Entries supplied:
+++

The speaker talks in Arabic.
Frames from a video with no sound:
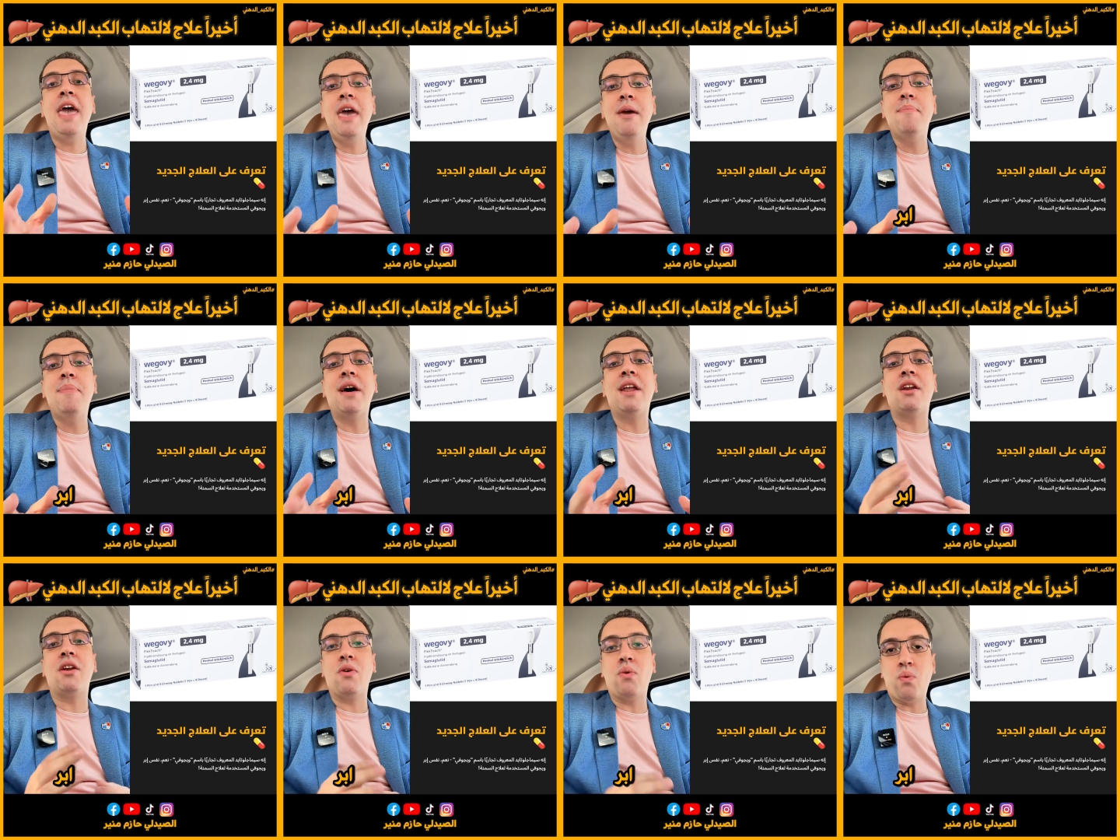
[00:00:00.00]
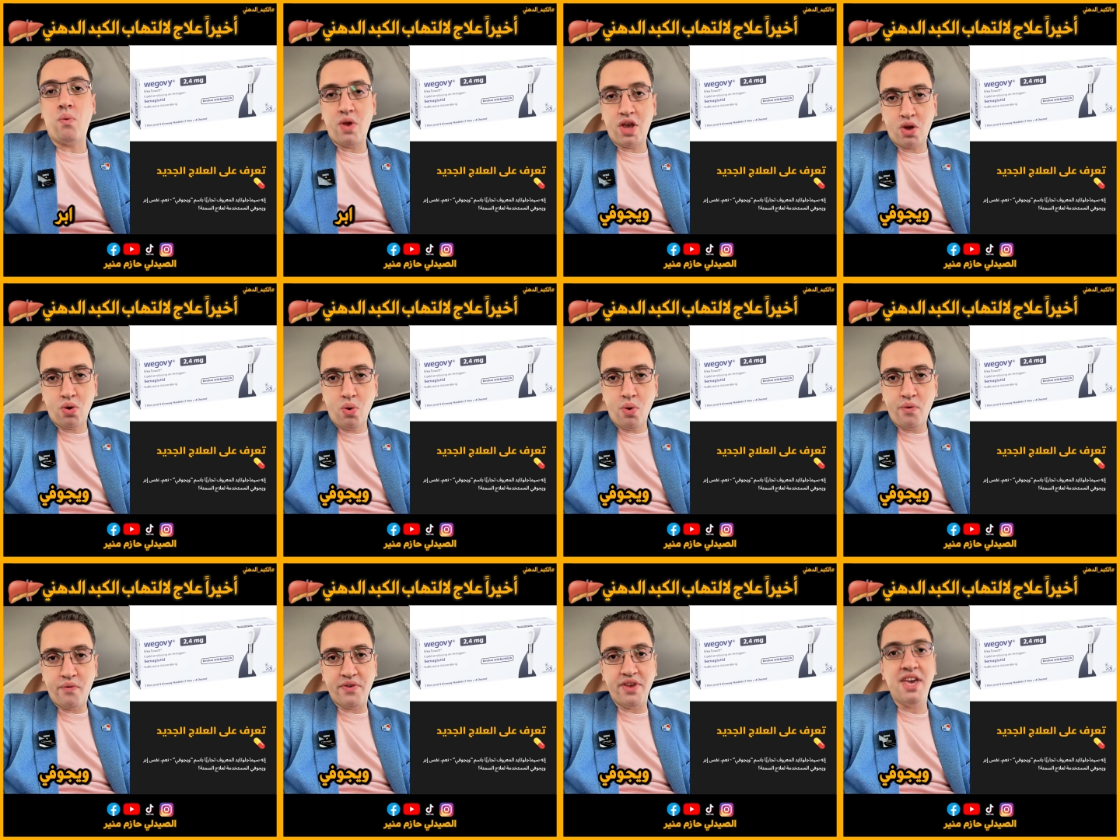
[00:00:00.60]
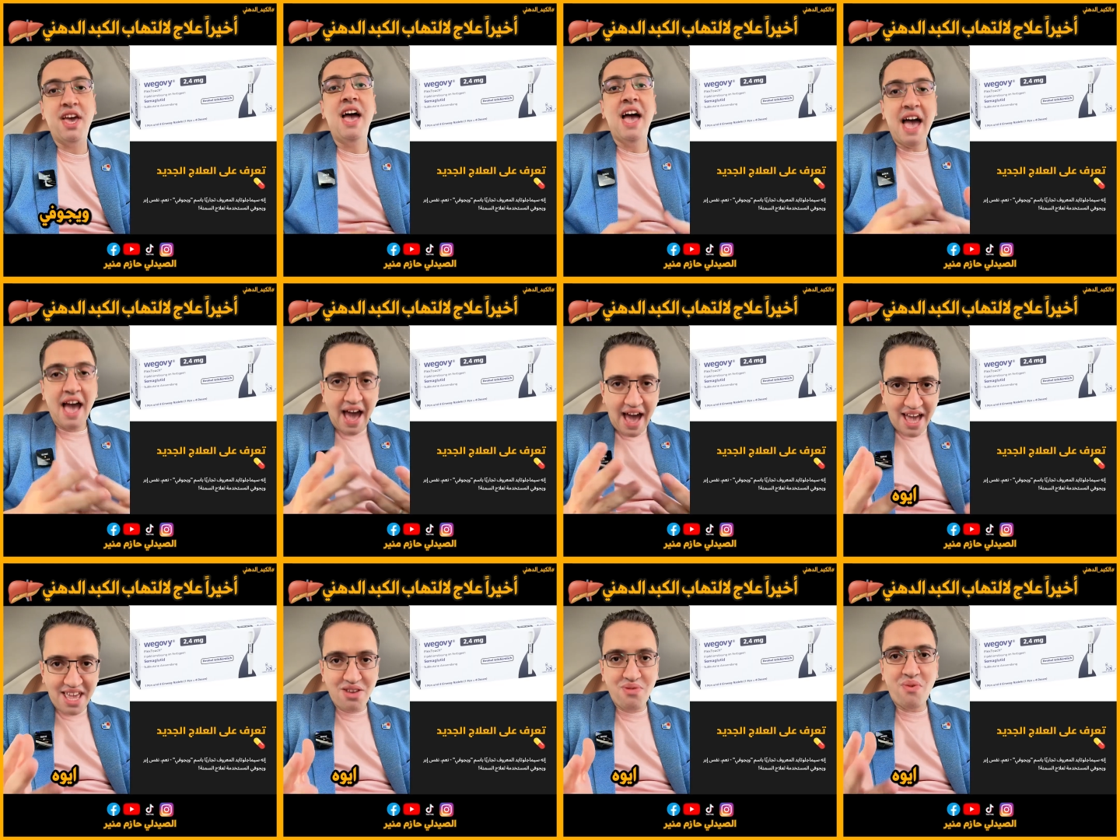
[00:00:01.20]
إبر ويجوفي
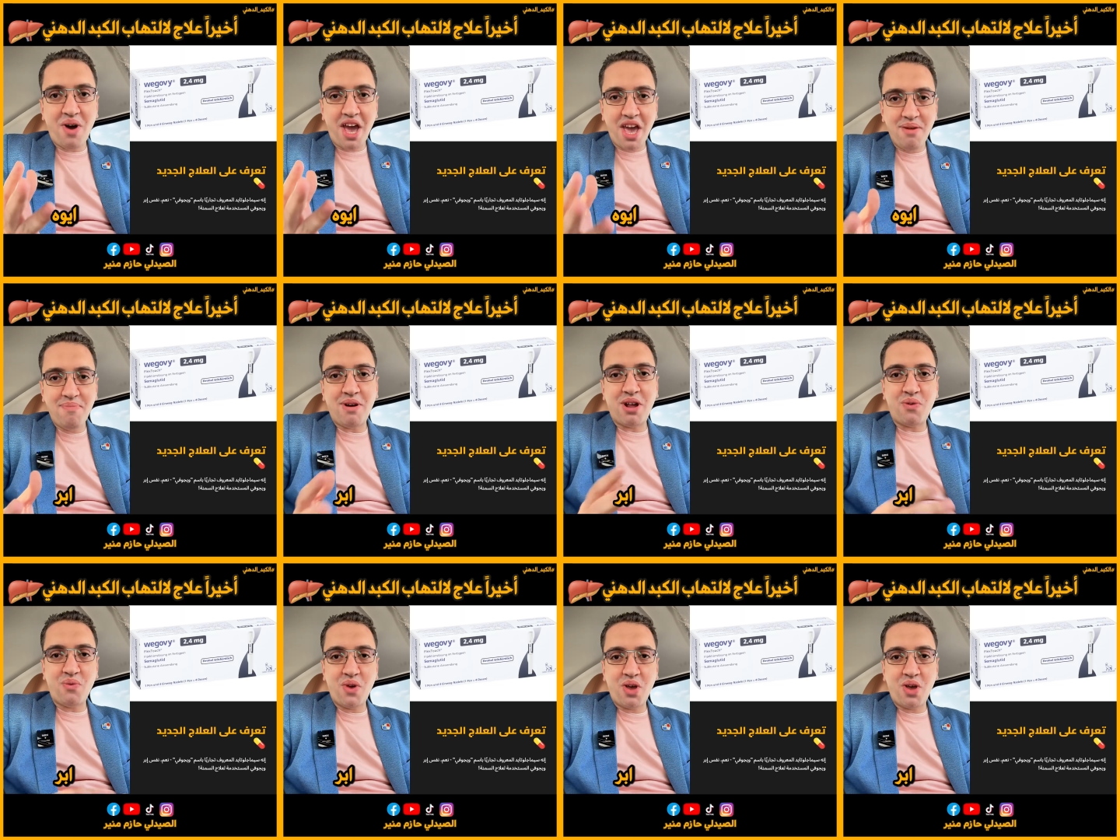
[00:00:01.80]
أيوة إبر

+++

Exercise goal: Write out each record exactly as shown, but not its pictures.

Written solution:
The speaker talks in Arabic.
Frames from a video with no sound:
[00:00:00.00]
[00:00:00.60]
[00:00:01.20]
إبر ويجوفي
[00:00:01.80]
أيوة إبر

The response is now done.